The Tribune proposed an idea: Instead of studying drugs linked to blood sugar, what if we tried to find drug combinations that led to sudden cardiac death? The FDA would have a hard time ignoring those findings.
Tatonetti said he was not an expert on sudden cardiac death, but I knew someone who was: Dr. Ray Woosley, a source of mine and former dean of the University of Arizona medical school.
I flew to Arizona and asked Woosley if he would be willing to help. He agreed, supplying information to plug into Tatonetti’s algorithms.
Over the course of the project, I traveled to New York 12 times to meet with Tatonetti. We brainstormed, I documented our progress, and we talked with Woosley via conference calls. Some ideas gained traction. Others did not. Weeks stretched into months.
But this story was different. We weren’t paying scientists for a service they routinely provided for a fee. We were relying on their goodwill to execute an experiment. They could drop out at any time, change their minds, or switch jobs.
The experiment also could be a bust. Maybe we wouldn’t find anything. Or maybe we would find the opposite of what we were expecting.
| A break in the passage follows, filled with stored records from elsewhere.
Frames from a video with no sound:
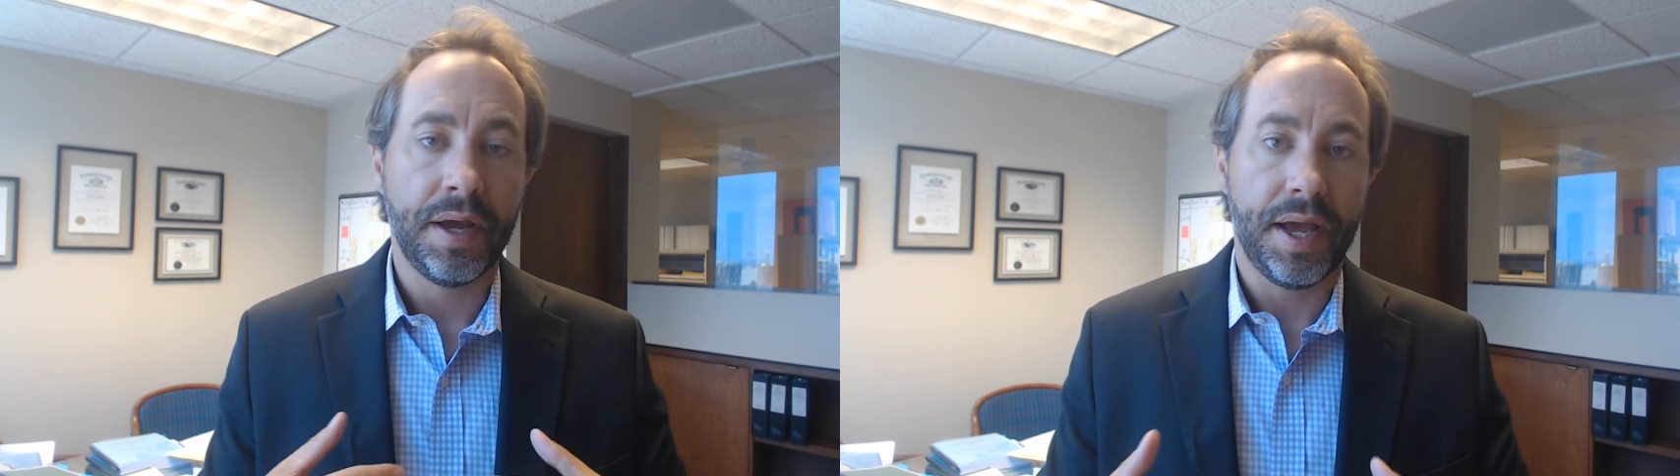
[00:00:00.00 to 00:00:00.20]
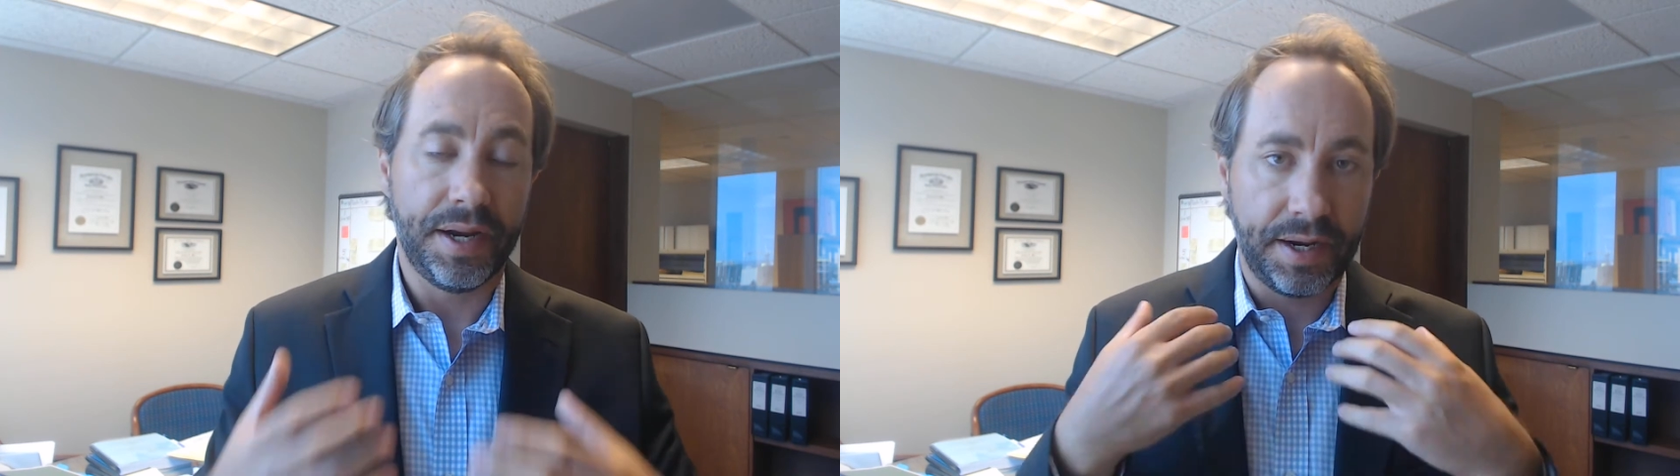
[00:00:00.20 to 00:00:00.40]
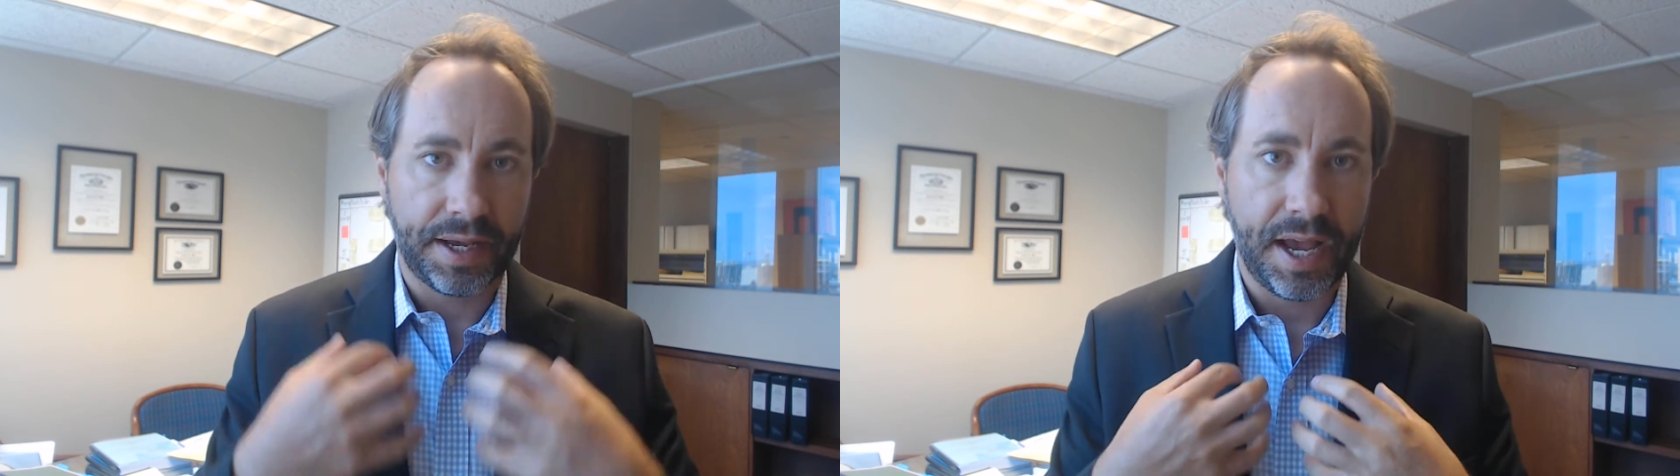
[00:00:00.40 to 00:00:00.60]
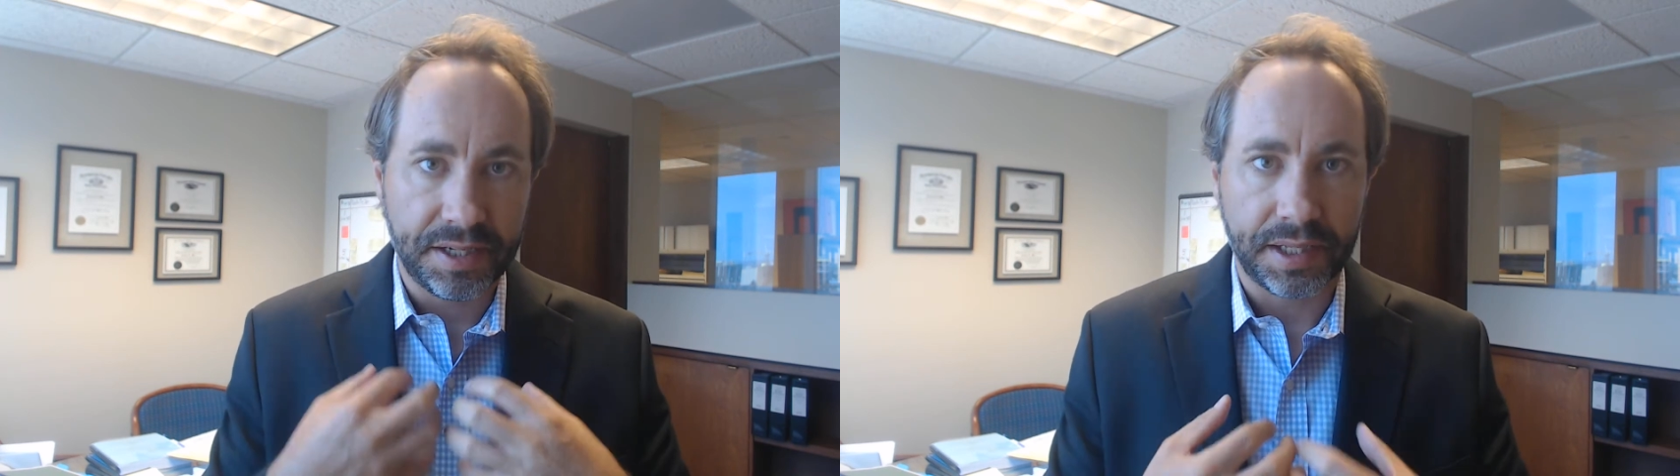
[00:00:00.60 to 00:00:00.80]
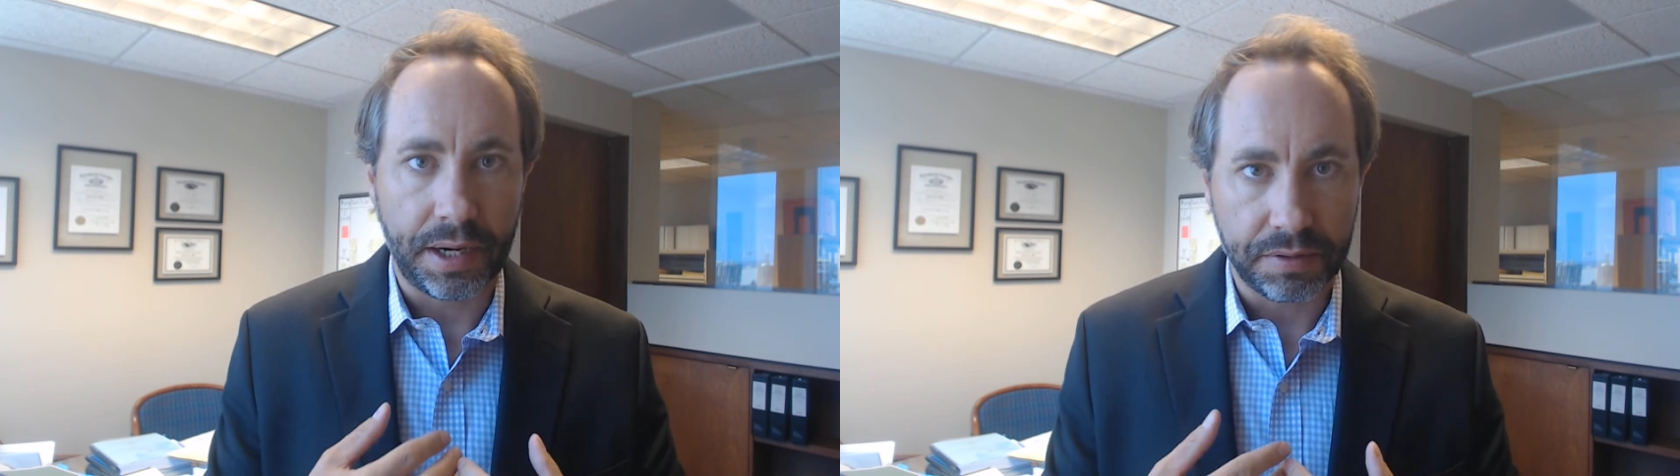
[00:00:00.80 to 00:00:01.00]
and in a
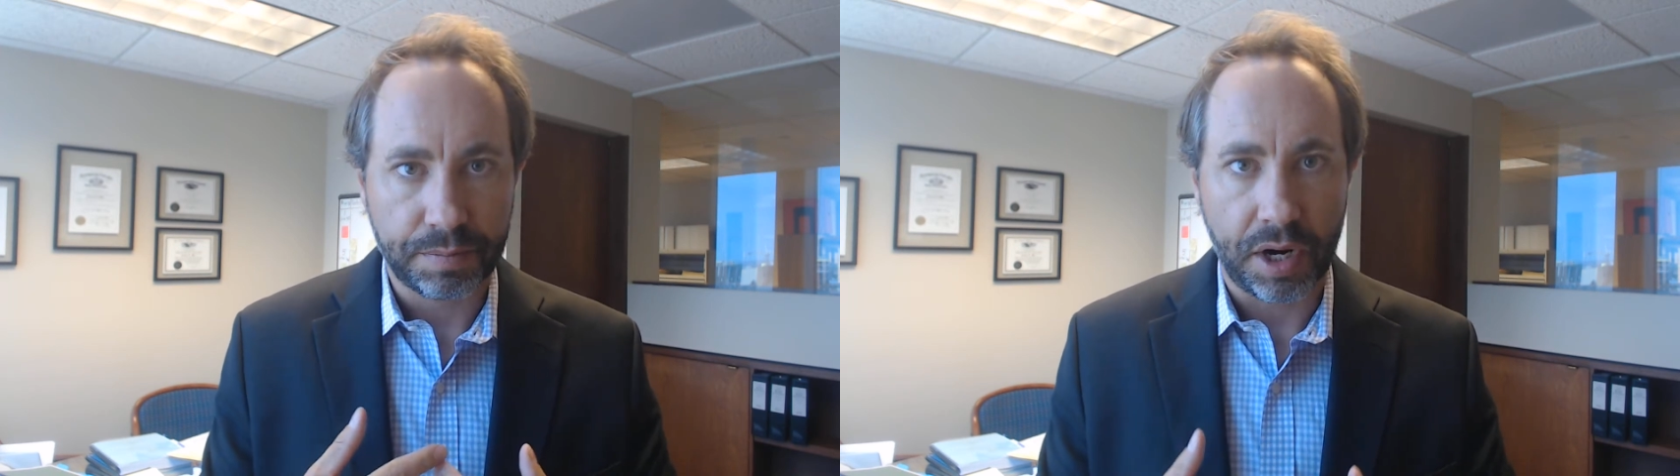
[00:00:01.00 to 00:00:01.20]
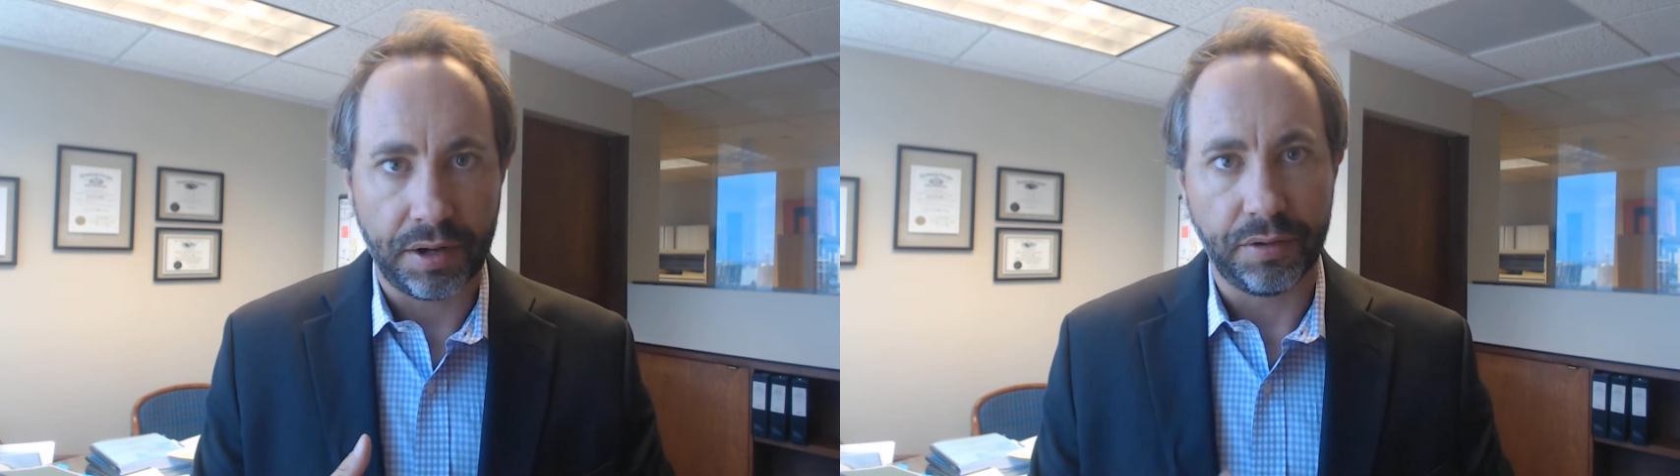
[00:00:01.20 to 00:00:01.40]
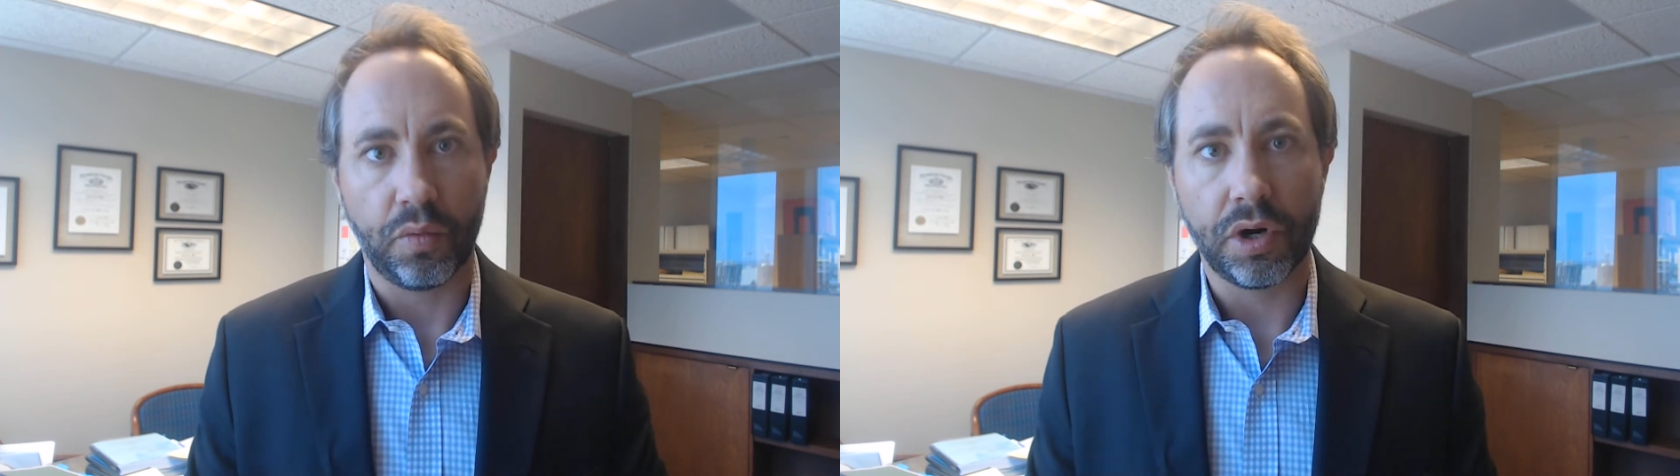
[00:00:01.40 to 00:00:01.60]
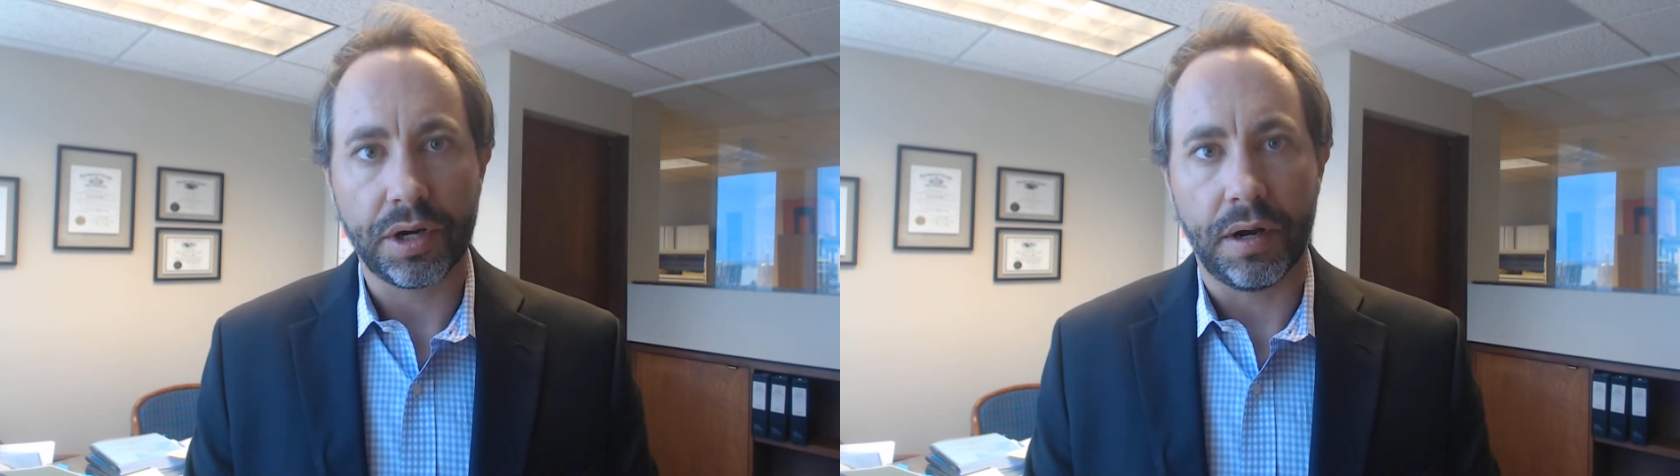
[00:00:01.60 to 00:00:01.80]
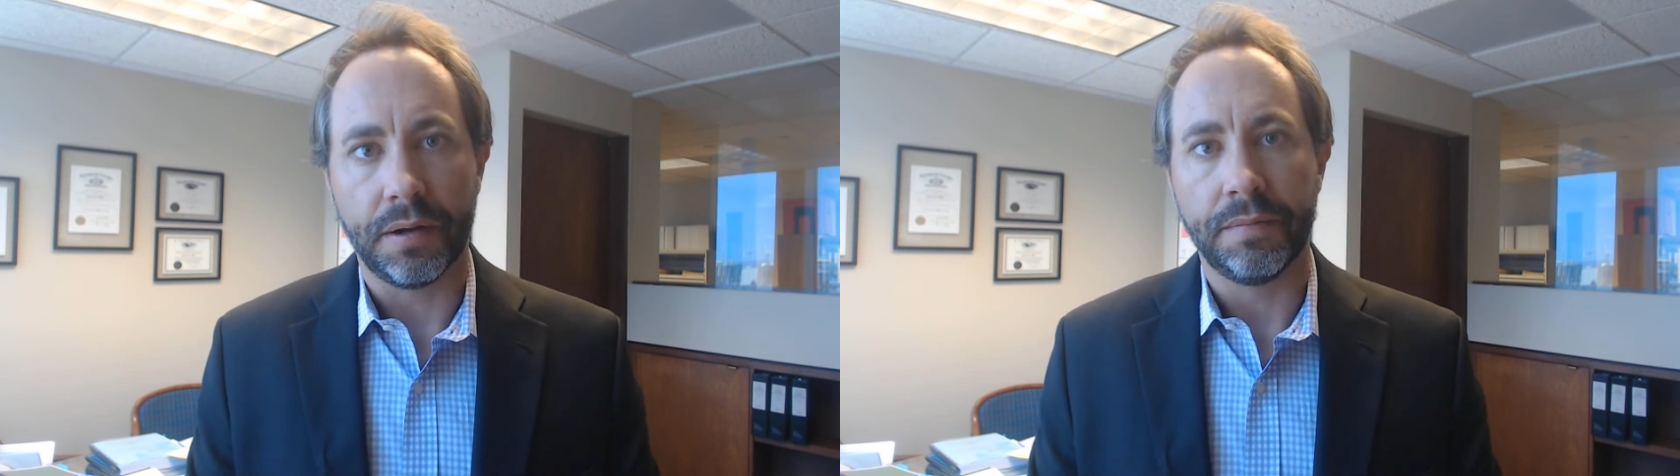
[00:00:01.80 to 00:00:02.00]
case that I was proud to
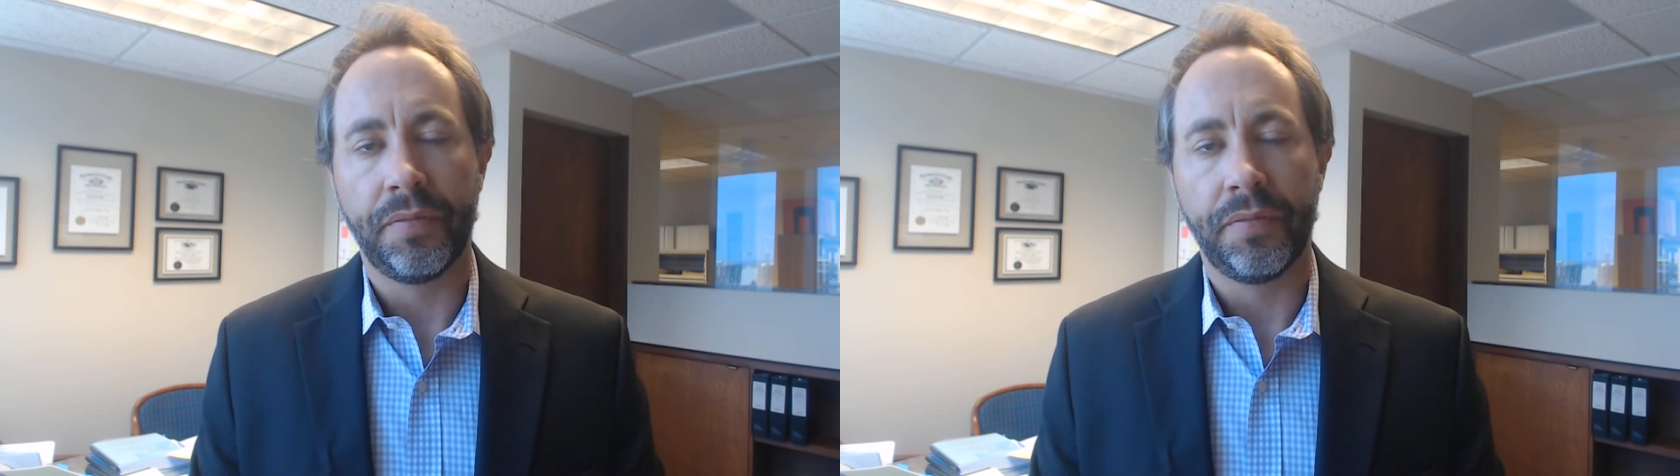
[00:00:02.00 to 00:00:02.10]
work on,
Were we willing to walk away—after spending all that time and money—if the experiment failed?
My Tribune colleagues—George Papajohn, the associate managing editor of investigations; Kaarin Tisue, the deputy investigations editor; and Karisa King, my reporting partner—agreed that if the experiment failed, it wouldn’t be the end of the world, or even the end of the story. We could still write an explanatory piece about how data scientists were trying to find hidden drug interactions.
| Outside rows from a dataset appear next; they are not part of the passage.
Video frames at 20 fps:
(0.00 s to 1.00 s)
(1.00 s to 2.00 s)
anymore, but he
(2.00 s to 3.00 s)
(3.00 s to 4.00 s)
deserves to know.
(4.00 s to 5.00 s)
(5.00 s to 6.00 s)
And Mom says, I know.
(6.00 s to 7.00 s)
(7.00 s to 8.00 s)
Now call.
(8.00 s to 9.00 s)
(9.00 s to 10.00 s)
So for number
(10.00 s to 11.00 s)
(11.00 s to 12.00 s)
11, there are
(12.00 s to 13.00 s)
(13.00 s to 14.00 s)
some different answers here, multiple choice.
If the experiment succeeded, we could be confident of the results. We were working with scientists who were going to enormous lengths to remove biases in the study and validate the work.
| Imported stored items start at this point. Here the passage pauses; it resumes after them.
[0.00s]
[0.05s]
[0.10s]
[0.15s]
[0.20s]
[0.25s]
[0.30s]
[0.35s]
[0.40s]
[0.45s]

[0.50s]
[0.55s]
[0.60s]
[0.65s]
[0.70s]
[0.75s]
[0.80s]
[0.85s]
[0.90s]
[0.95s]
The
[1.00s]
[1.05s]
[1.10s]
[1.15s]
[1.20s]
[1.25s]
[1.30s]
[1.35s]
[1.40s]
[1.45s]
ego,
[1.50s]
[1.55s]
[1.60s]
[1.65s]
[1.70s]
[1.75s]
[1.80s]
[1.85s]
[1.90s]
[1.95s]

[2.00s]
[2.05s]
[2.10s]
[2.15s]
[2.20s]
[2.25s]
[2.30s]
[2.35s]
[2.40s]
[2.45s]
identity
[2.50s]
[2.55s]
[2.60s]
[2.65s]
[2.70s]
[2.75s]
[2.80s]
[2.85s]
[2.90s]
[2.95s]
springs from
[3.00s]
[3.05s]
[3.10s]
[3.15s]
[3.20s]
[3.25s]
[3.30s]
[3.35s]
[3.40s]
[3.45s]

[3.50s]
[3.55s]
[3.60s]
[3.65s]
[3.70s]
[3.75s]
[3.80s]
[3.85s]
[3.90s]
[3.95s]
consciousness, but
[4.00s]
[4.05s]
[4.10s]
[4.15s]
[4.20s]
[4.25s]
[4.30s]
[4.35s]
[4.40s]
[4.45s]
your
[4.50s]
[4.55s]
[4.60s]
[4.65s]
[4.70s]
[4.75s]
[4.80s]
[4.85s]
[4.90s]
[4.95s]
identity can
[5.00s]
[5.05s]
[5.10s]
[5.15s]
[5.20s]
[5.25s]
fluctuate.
For example, when Tatonetti’s data-mining turned up hundreds of drug combinations associated with the heart condition, he knew many of these signals could be noise, and so he checked the results against millions of lab measurements at Columbia University Medical Center. Many combinations didn’t appear meaningful, but some did.
The project could have ended there. Tatonetti would have had a publishable paper and the Tribune a good story.
But Tatonetti wanted more validation. With Woosley’s help, the team enlisted the aid of Columbia cellular researchers, who tested one of the suspected drug combinations on individual cells.
The tests found that the drugs blocked an electrical channel crucial to the heart, providing a biological explanation for the possible drug interaction.
The cell testing was enormously time-consuming, especially in news-biz time. The tests put the project back a full year. But in the end, the team had found a new model for discovering drug interactions. The researchers wrote one paper, published this week in the peer-reviewed journal Drug Safety; another paper is in the works.
And I wondered: Could this reporting approach be used for other stories?
Tisue, our deputy investigations editor, cautions that we run the risk of confusing readers about our role.
That’s a concern, of course. But it can be mitigated by choosing partners with a similar commitment to objectivity and truth, by engaging in an open and ongoing dialogue with editors, by setting standards for a successful outcome, and by formulating a “Plan B”—such as writing an explanatory piece or no story at all—if the effort falls short.
When I started in this business in the early 1980s, reporters were increasingly adding context and analysis to stories, a shift many journalists resisted. Some thought reporters should copy down what people said and did and leave it at that.
Narrative elements were rarely found in news stories. Government press releases frequently went unchallenged. Entire sections of newspapers—business, sports, and entertainment—seldom asked tough questions.
Times changed, as did the boundaries of public service journalism.
Maybe it’s time once again to nudge the needle.
Instead of always nailing people for doing the wrong thing, maybe we could sometimes bring people together to do the right thing.